> _Task instructions_:
Write out the records again exactly and exclude the pictures.

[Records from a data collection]

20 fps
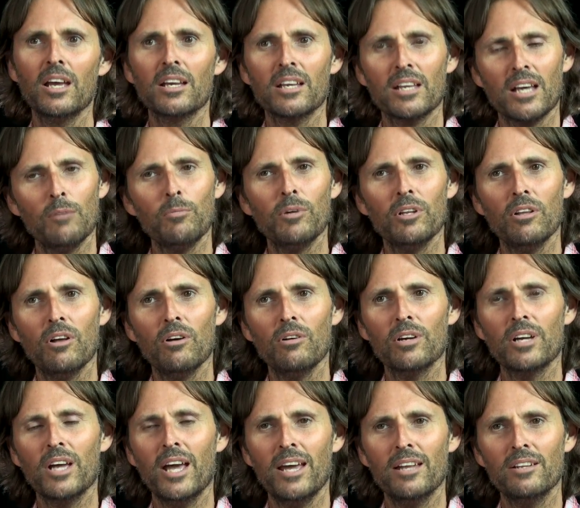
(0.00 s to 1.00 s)
Come
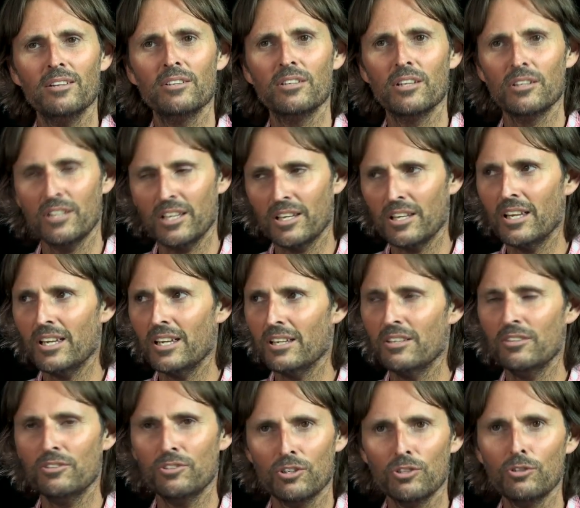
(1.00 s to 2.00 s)
along and
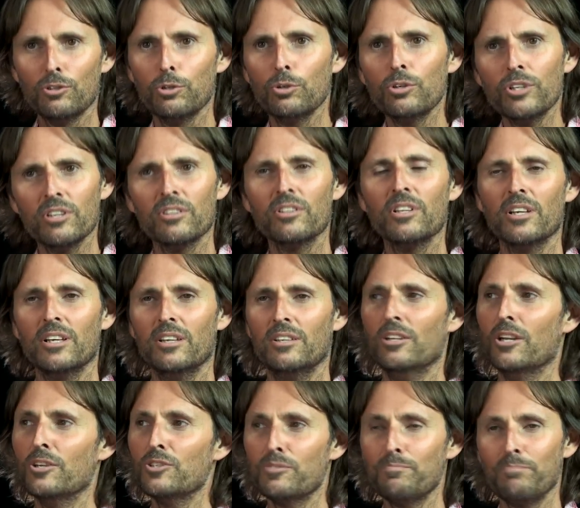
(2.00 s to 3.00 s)
uh, look at the,
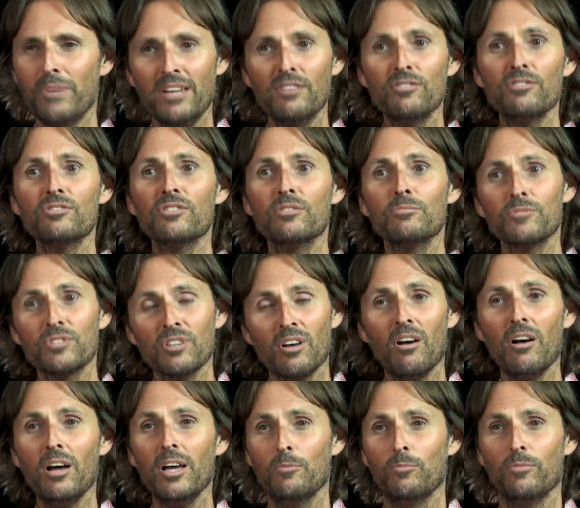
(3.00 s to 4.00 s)
you know, spend some
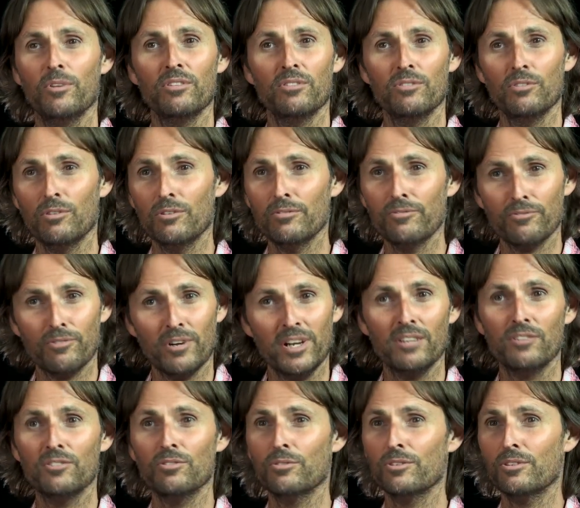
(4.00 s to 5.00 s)
time with your
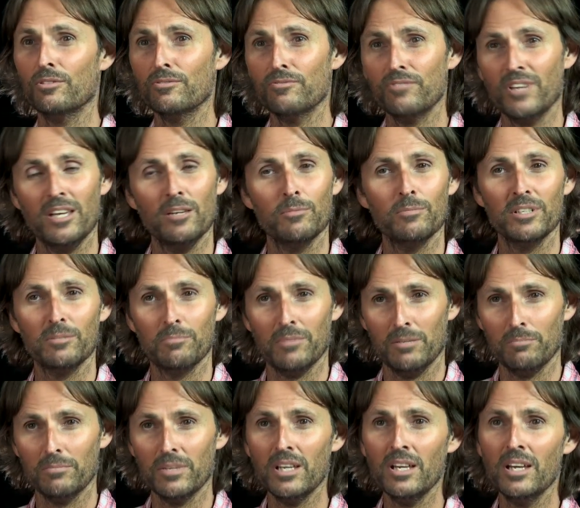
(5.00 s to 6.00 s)
friend or your family
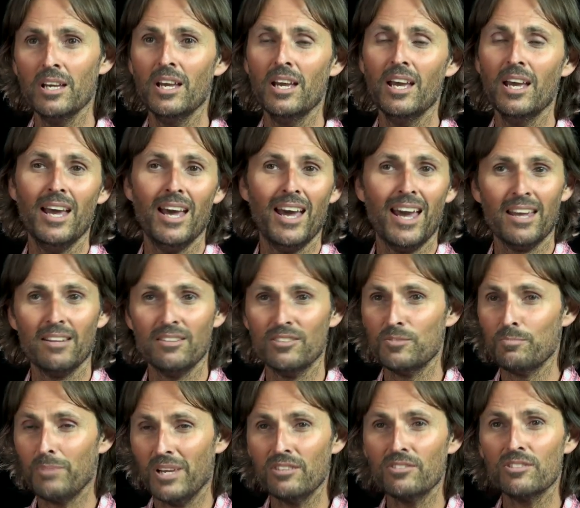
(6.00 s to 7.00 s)
member and
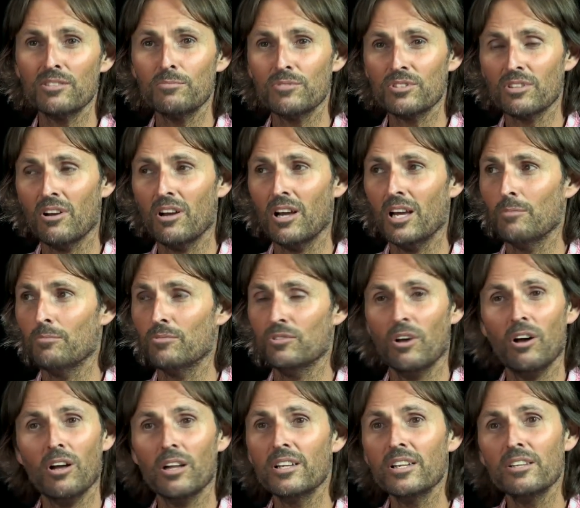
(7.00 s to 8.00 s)
spend some time
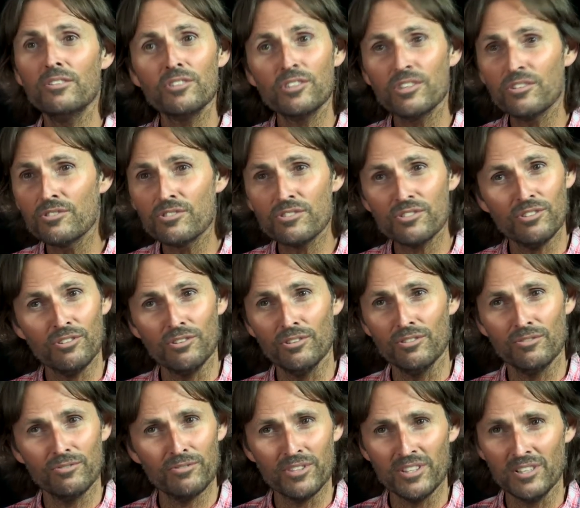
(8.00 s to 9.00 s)
not in
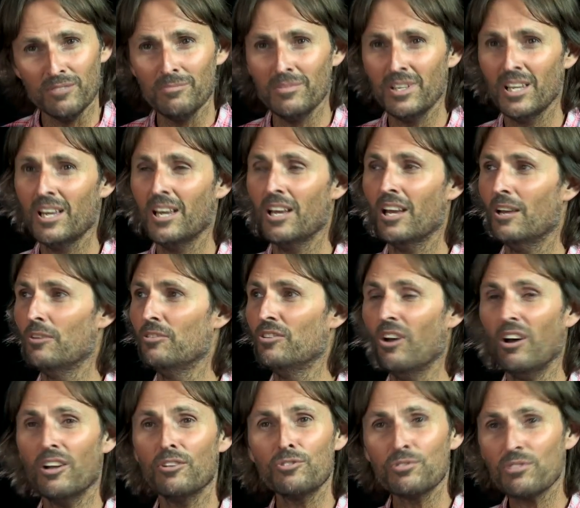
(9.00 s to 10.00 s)
concern for them,
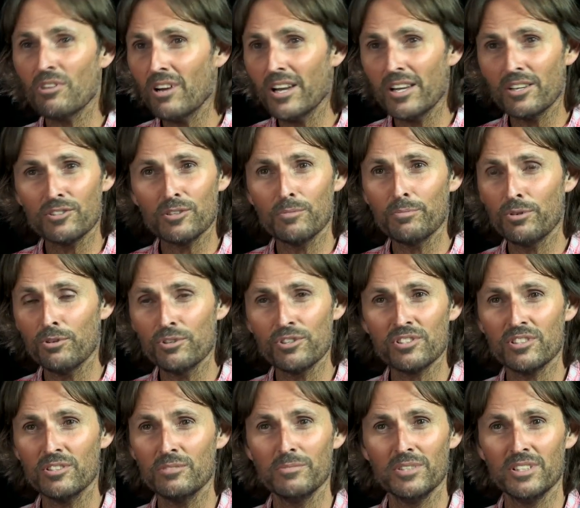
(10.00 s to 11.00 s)
not trying to
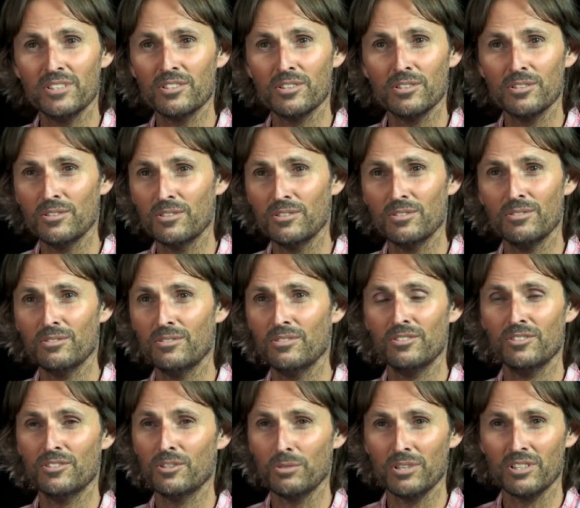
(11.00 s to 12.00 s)
push them
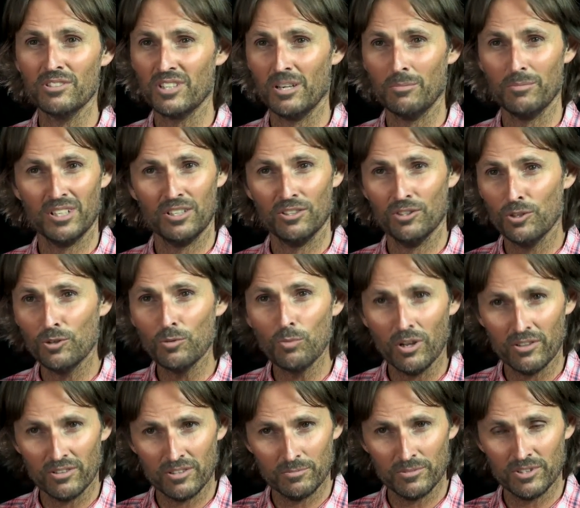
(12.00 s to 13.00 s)
into doing something you
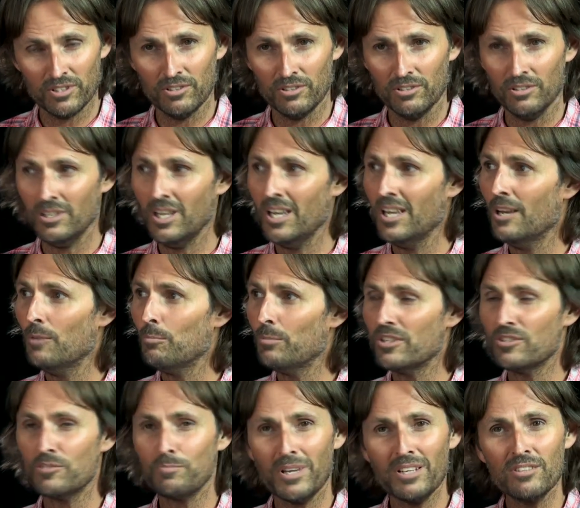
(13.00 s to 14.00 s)
want them to do,
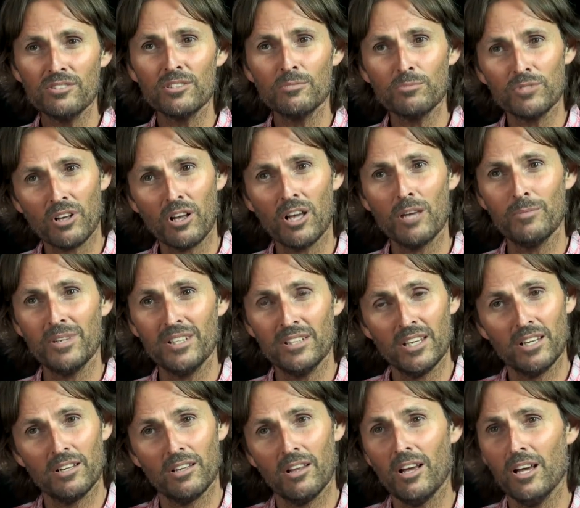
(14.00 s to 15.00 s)
but spend some time in
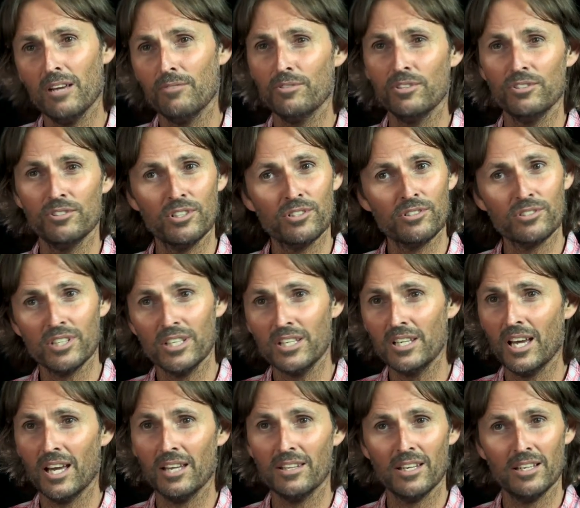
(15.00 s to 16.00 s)
their life and just see
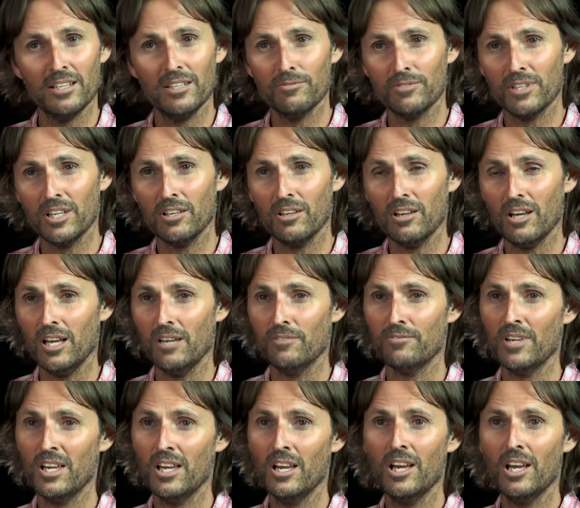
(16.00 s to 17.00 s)
how they live their
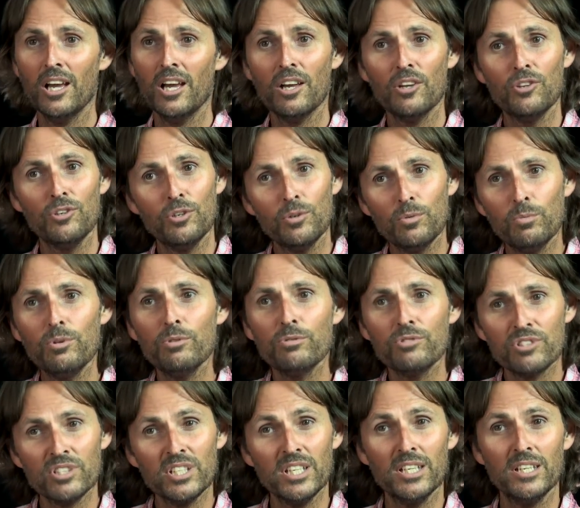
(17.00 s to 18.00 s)
life. You will
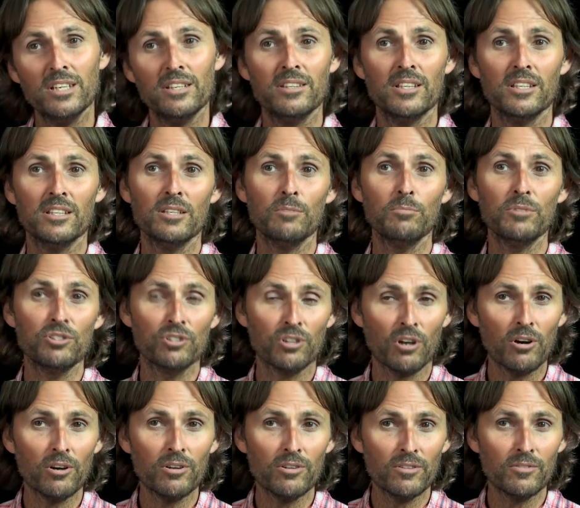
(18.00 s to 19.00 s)
see that the
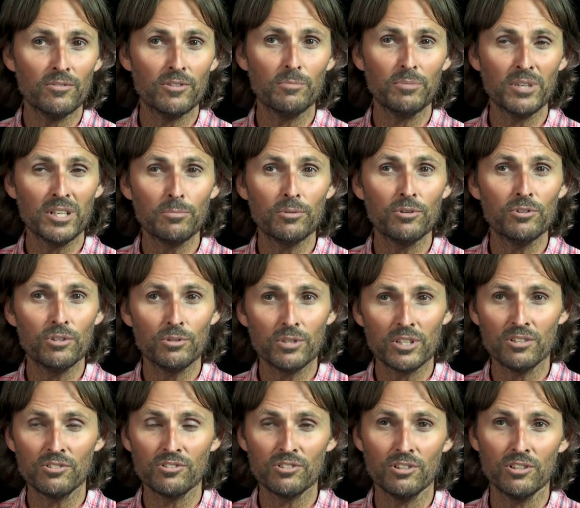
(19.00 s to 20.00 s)
majority of the people you are
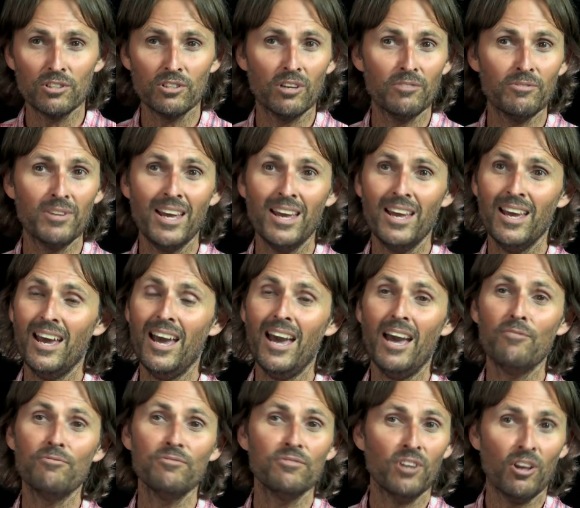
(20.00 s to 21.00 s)
concerned of
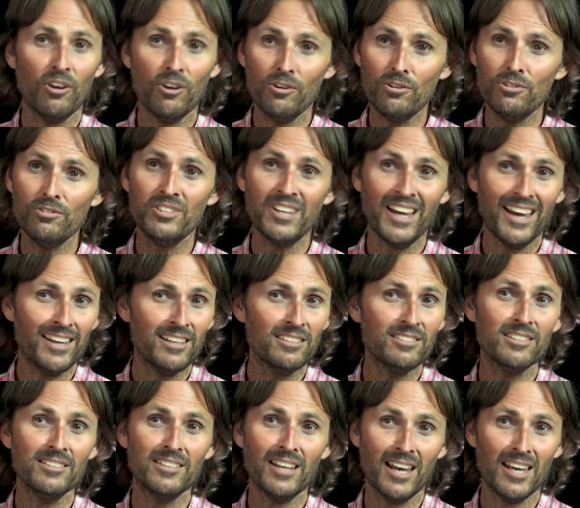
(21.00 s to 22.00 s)
have no
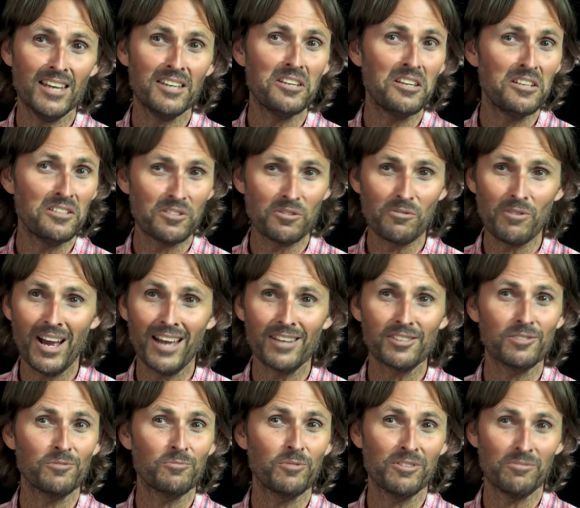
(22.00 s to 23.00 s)
day-to-day
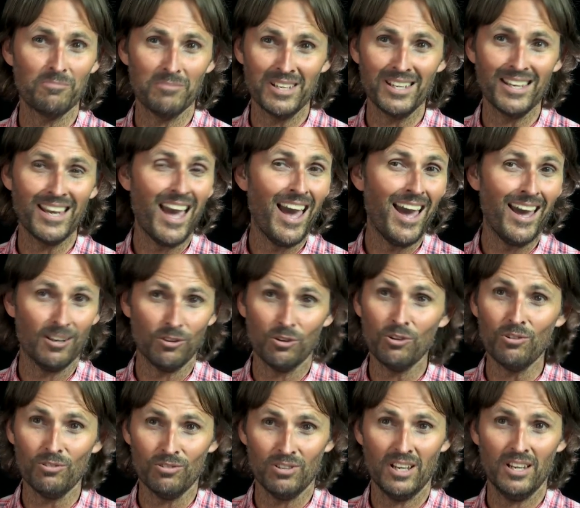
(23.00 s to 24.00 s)
interaction with me at
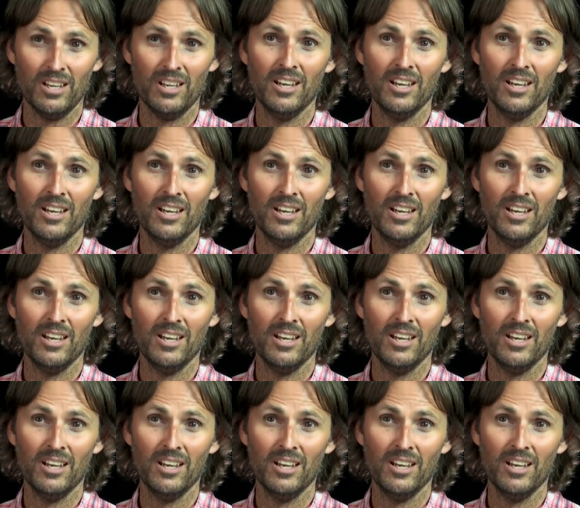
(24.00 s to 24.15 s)
all.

> _Task solution_:
20 fps
(0.00 s to 1.00 s)
Come
(1.00 s to 2.00 s)
along and
(2.00 s to 3.00 s)
uh, look at the,
(3.00 s to 4.00 s)
you know, spend some
(4.00 s to 5.00 s)
time with your
(5.00 s to 6.00 s)
friend or your family
(6.00 s to 7.00 s)
member and
(7.00 s to 8.00 s)
spend some time
(8.00 s to 9.00 s)
not in
(9.00 s to 10.00 s)
concern for them,
(10.00 s to 11.00 s)
not trying to
(11.00 s to 12.00 s)
push them
(12.00 s to 13.00 s)
into doing something you
(13.00 s to 14.00 s)
want them to do,
(14.00 s to 15.00 s)
but spend some time in
(15.00 s to 16.00 s)
their life and just see
(16.00 s to 17.00 s)
how they live their
(17.00 s to 18.00 s)
life. You will
(18.00 s to 19.00 s)
see that the
(19.00 s to 20.00 s)
majority of the people you are
(20.00 s to 21.00 s)
concerned of
(21.00 s to 22.00 s)
have no
(22.00 s to 23.00 s)
day-to-day
(23.00 s to 24.00 s)
interaction with me at
(24.00 s to 24.15 s)
all.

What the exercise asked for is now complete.